Not only is psychopathy related to future violence, but we also know there are some significant differences in the way psychopaths perpetrate their violence. Most criminals start to burn out or reduce their criminal behavior after 40 years of age, but psychopaths may be more likely to continue committing violent behavior (Huss & Langhinrichsen-Rohling, 2000). Psychopaths also appear to commit more instrumental or planned violence than do nonpsychopaths (Cornell et al., 1996). Psychopaths are more likely to commit violence where there is a clearly defined goal, such as with a mob hit or serial killings. Nonpsychopaths are more likely to commit reactive violence, such as crimes of passion or bar fights. As a result, psychopaths are actually less likely to perpetrate murders than are nonpsychopaths because most murders are emotionally based, and they are more likely to victimize strangers than are nonpsychopaths (Williamson, Hare, & Wong, 1987).

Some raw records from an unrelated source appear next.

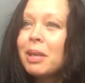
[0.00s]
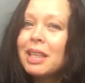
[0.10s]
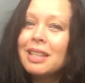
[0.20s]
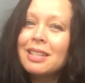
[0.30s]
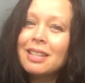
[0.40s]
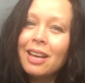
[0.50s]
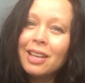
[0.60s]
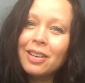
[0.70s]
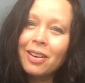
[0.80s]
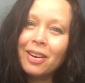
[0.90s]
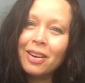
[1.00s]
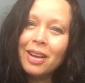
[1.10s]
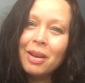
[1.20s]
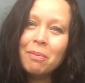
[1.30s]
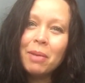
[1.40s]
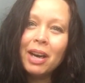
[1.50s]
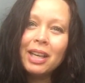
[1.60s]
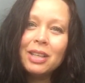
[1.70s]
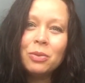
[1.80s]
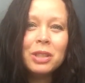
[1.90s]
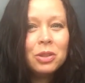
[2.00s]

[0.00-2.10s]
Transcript: but inside our mind we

Besides the relation of psychopathy to criminal behavior and violence, there are several other interesting things we know about psychopaths in regard to their emotional expression and brain functioning. It may be clear that psychopaths have different emotional responses from those of nonpsychopaths, even from just our prior description. Psychopaths process emotion on a more superficial level and are more likely to exhibit emotion in order to control and manipulate people but less likely to do so in a genuine manner (Steuerwald & Kosson, 2000). In describing psychopathic emotion, it is often suggested that they understand the words to the music but they do not feel the beat. In other words, they can define words like anger, sadness, joy, and fear but they do not truly understand or experience them in the same way most people do. There also appear to be some biological differences between psychopaths and nonpsychopaths (Hare, 2001). Although it is questionable whether there are differences in the structure of psychopaths’ brains, it is clear that they function differently. In general, psychopaths appear to be less likely to process information with the outer cortex of the brain, and when they do process information, they are more likely to do so with the occipital lobe of the brain than with the frontal lobe, where the more complex processes tend to take place. Their brain activity has often been compared to sitting in a parked car while stepping on the accelerator. When psychopaths are processing information from their environment, especially emotional information, their brain is racing like the engine of the car. However, psychopaths are not processing the information in a complex manner because all regions of the brain are not accessing or utilizing the information. As a result, it is unlikely to be meaningful to them or get them somewhere, just like racing the engine of a car that is in park.